Thank you for asking… He always said, “God punished me. He gave me three daughters, no son!” And to tell you the truth, I was brought up like a son, I fixed espresso machines, I did work that boys would do. But when I didn’t like the sales aspect of the business, he was truly disappointed. When I went into the restaurant business, he was very upset with me and we didn’t talk for a good year. He came to my restaurant ONLY once and after he was done. I was proud of myself, but he said, “Your food is lousy. You are going to fail!” I know he didn’t mean it, but he was so angry at me for leaving his business. Then we made peace, and he told me, “Janet I didn’t want you to work so hard, I didn’t want to see you work 16 hours a day. I tought I setup a nice business for you to have a nice life. This business is hard, you work a lot of hours, round the clock, is not a 9-to-5 job.”

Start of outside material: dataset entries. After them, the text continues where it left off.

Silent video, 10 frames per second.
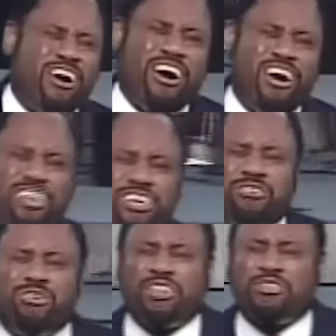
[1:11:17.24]
all you who
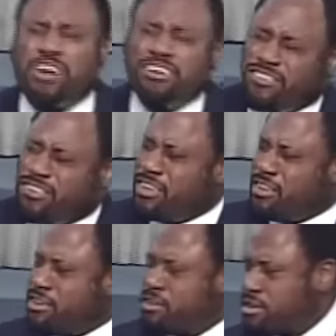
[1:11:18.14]
are thirsty,
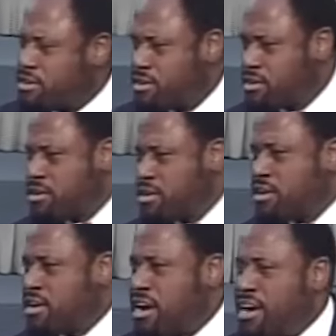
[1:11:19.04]

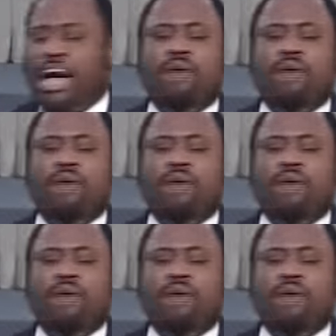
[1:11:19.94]
and I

And he was right. I know every position in my restaurants. Do you want to talk to me about being a busboy? I was a busboy, I was a bookkeeper, a bartender… But because when you are passionate about something, it doesn’t feel like work. He passed away in 2000, but I’m sure is looking down on us, and he is proud of his girls, all of us. I appreciate the way he raised me, because I learned what a good work ethic is. Perseverance, grit, never giving up. That is me.

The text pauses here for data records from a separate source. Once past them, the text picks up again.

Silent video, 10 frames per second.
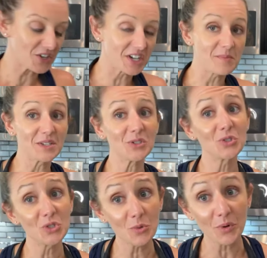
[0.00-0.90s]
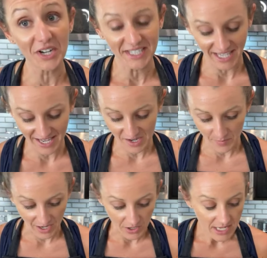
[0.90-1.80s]
gonna be super excited
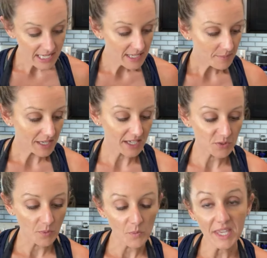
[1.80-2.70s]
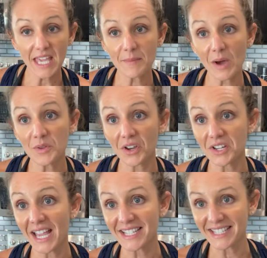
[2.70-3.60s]
about because when we came out with our
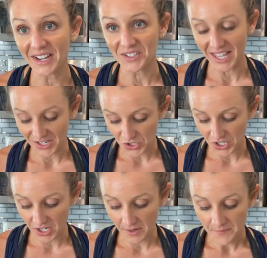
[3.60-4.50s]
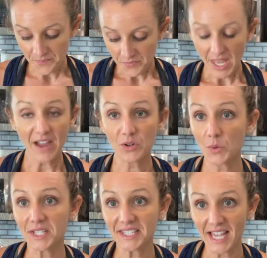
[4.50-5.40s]
cast iron last year,
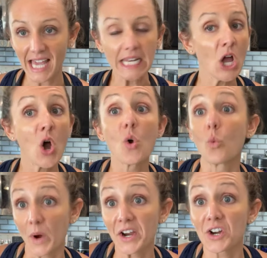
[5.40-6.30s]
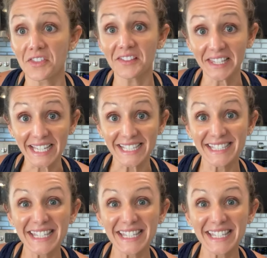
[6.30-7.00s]
everyone said, where are the lids?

[Yes she is. I can testify to that]
9) Let’s finish with some lessons you’ve learned in the restaurant industry. Tell me the three things that you wanna know when you open a restaurant.
1 – Great location. I think about the restaurant that I want to open and I find the neighborhood suited for that location. 2 – Finding the right chef. 3 – Understanding the right training for your staff, because you want people to come back. Great service is going to save bad food, but bad service will never save good food.
10) And the three worst things that you shouldn’t do when opening a restaurant…
1 – Don’t underestimate your margins, which are very slim. 2 – The most important numbers are your food cost and your labor cost. 3 – If you let these numbers pop up you will be closing your doors soon. To make it in this business you need to know your numbers. Always.
Ciao bella… see you at Felix! We’ll be back to see what Evan is up to, and to eat some pasta of course.